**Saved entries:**
● ● ●
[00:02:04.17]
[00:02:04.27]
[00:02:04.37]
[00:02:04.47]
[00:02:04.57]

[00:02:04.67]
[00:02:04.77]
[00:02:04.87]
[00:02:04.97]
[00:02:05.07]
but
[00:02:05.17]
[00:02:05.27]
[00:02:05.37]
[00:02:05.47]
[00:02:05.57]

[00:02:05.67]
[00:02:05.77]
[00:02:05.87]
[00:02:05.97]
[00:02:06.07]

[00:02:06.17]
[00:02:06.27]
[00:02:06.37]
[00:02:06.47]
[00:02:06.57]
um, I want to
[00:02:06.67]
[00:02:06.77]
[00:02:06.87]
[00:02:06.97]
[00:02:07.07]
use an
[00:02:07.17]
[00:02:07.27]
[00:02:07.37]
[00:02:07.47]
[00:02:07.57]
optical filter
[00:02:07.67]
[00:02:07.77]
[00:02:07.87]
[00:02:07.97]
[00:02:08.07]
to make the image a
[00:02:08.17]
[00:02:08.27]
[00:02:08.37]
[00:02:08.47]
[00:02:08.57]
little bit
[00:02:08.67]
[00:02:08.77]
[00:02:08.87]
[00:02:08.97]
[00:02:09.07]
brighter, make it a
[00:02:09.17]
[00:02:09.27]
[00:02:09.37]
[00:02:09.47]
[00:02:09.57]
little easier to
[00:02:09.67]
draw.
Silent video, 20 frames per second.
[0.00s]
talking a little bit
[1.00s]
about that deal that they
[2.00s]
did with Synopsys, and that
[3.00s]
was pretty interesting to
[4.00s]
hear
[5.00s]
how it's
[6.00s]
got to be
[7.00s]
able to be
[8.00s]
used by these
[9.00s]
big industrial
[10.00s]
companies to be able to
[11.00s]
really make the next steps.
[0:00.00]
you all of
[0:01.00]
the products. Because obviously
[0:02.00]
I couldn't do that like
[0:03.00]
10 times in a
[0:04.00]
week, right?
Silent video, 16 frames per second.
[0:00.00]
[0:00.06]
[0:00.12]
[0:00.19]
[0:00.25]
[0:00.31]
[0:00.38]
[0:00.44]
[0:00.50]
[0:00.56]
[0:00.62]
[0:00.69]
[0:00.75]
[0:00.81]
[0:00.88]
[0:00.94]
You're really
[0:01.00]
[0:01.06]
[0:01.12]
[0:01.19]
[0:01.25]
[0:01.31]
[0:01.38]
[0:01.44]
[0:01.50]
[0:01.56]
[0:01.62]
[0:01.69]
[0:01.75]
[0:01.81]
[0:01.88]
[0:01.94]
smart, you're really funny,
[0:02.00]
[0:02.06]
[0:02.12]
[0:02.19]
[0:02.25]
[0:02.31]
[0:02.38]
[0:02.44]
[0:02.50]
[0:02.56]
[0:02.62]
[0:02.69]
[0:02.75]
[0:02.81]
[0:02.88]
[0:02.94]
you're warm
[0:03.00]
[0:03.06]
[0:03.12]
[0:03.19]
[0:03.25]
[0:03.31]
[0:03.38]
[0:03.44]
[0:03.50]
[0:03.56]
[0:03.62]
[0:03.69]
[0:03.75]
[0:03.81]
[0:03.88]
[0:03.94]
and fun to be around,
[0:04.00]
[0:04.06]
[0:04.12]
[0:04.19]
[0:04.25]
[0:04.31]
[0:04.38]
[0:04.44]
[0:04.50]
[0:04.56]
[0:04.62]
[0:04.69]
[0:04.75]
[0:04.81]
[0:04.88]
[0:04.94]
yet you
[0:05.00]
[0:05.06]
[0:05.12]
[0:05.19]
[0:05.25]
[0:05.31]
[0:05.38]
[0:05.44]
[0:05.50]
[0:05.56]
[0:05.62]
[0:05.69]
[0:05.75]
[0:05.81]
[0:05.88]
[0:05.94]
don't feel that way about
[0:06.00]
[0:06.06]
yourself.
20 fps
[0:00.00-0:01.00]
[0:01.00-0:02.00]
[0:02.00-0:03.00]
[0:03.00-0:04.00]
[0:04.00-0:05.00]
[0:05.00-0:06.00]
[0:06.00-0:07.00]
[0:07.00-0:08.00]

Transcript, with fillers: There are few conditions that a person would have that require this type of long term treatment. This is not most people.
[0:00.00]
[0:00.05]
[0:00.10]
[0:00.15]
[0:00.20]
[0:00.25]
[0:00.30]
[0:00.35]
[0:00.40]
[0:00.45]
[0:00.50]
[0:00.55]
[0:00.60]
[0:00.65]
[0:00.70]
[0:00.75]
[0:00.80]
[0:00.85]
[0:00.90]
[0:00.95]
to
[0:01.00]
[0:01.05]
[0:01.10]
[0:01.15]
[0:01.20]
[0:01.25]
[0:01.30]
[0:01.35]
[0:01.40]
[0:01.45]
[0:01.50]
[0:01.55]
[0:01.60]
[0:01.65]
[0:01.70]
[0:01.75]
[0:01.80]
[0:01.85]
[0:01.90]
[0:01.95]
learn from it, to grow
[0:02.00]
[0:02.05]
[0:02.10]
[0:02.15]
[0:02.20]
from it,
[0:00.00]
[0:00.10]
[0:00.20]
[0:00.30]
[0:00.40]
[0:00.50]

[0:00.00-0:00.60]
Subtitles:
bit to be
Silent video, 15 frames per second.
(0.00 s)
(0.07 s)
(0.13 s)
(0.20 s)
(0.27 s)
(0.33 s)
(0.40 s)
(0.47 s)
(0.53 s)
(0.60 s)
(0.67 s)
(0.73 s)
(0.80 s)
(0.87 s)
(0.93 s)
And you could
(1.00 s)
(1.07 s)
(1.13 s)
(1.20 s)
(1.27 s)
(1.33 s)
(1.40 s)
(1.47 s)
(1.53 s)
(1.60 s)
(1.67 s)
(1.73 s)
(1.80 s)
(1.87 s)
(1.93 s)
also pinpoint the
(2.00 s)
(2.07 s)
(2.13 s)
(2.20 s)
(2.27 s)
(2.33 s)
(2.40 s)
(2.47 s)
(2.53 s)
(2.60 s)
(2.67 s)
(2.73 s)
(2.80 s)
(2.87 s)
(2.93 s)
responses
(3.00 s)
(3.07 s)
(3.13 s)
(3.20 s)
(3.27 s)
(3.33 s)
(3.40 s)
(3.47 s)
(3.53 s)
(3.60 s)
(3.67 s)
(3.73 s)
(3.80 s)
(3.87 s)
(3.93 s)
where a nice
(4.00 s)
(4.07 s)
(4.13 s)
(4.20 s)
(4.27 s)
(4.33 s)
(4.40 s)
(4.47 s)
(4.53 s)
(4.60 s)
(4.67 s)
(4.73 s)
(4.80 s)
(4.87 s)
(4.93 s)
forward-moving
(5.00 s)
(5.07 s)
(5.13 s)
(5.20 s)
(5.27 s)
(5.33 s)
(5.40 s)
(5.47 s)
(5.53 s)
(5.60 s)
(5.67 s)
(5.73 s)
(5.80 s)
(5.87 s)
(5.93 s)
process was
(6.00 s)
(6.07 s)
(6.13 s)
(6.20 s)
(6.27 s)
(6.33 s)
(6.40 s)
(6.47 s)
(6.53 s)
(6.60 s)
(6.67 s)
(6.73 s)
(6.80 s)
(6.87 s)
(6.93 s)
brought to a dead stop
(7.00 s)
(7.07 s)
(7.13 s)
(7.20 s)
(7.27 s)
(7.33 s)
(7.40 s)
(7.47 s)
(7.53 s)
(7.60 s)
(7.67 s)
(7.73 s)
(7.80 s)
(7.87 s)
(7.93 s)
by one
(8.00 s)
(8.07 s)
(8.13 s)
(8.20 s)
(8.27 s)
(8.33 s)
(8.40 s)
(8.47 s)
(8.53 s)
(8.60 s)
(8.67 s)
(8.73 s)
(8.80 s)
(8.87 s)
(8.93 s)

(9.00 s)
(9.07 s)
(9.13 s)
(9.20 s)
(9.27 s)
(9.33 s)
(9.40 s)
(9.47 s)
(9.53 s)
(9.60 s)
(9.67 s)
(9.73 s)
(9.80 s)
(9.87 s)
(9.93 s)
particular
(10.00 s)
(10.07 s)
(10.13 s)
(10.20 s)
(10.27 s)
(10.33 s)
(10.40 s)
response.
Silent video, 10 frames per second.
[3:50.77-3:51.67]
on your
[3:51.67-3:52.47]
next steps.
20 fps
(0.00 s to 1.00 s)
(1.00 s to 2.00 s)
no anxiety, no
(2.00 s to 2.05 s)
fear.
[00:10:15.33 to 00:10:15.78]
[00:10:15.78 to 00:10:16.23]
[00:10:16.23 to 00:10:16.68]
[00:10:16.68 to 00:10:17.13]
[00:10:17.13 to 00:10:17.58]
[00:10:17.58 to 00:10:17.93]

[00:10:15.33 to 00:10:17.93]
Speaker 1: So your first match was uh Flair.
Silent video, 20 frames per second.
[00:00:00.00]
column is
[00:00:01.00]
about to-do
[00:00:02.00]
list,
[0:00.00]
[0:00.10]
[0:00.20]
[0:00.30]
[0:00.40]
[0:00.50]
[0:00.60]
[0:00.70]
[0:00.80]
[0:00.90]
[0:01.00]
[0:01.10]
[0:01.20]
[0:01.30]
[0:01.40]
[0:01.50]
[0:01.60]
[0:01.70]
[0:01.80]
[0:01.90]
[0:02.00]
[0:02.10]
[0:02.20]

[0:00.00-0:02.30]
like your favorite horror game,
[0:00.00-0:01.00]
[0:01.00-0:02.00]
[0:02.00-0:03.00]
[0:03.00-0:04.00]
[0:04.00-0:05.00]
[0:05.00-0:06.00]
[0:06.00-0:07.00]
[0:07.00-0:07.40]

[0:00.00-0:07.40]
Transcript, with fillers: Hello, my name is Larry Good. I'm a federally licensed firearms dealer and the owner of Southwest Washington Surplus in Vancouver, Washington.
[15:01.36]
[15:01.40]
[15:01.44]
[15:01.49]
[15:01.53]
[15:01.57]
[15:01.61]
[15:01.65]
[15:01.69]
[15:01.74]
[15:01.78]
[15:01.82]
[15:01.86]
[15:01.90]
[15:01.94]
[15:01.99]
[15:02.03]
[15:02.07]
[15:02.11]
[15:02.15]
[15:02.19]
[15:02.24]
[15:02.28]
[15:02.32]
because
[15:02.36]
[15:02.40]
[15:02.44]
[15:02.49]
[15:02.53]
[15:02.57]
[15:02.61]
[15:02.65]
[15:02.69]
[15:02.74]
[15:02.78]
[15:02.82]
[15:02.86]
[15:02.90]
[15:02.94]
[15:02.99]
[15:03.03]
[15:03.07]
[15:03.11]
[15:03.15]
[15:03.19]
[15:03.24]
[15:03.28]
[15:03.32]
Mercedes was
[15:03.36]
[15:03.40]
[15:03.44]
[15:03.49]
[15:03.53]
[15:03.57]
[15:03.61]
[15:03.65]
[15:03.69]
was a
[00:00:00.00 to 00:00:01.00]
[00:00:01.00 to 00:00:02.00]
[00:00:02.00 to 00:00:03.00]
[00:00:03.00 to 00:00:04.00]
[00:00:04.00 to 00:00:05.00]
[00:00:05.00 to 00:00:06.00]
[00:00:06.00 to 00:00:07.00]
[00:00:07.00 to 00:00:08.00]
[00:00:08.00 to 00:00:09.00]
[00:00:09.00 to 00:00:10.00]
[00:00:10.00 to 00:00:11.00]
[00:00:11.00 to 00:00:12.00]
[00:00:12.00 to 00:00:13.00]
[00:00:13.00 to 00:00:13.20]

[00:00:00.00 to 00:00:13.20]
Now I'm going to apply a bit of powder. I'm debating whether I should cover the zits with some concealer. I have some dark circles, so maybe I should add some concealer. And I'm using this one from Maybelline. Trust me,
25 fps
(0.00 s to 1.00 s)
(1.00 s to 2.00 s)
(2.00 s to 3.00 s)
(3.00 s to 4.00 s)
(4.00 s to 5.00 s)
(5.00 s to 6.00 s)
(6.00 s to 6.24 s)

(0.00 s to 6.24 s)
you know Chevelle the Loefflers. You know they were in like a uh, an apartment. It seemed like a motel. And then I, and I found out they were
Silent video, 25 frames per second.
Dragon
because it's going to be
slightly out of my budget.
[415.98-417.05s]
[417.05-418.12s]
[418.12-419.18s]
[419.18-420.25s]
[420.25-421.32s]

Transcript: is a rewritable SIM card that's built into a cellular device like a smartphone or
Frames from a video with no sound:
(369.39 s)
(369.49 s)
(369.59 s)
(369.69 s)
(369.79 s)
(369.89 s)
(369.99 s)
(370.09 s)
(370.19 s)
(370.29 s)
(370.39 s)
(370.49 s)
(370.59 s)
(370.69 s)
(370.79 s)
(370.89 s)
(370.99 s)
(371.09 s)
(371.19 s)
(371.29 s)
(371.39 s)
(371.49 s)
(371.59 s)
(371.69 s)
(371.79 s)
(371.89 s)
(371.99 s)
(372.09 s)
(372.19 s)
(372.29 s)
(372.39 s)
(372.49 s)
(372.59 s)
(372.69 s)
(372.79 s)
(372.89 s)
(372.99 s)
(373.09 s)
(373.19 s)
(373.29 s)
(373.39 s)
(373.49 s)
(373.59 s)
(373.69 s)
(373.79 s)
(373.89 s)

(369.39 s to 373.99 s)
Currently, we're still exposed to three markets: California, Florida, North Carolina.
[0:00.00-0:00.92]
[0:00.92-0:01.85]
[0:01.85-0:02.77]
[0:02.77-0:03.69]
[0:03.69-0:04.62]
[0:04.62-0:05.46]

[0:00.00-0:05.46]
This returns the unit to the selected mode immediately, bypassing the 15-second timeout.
● ● ●
Filter the entries down to the lines containing "fillers". Copy each of those lines.

**ANSWER:**
Transcript, with fillers: There are few conditions that a person would have that require this type of long term treatment. This is not most people.
Transcript, with fillers: Hello, my name is Larry Good. I'm a federally licensed firearms dealer and the owner of Southwest Washington Surplus in Vancouver, Washington.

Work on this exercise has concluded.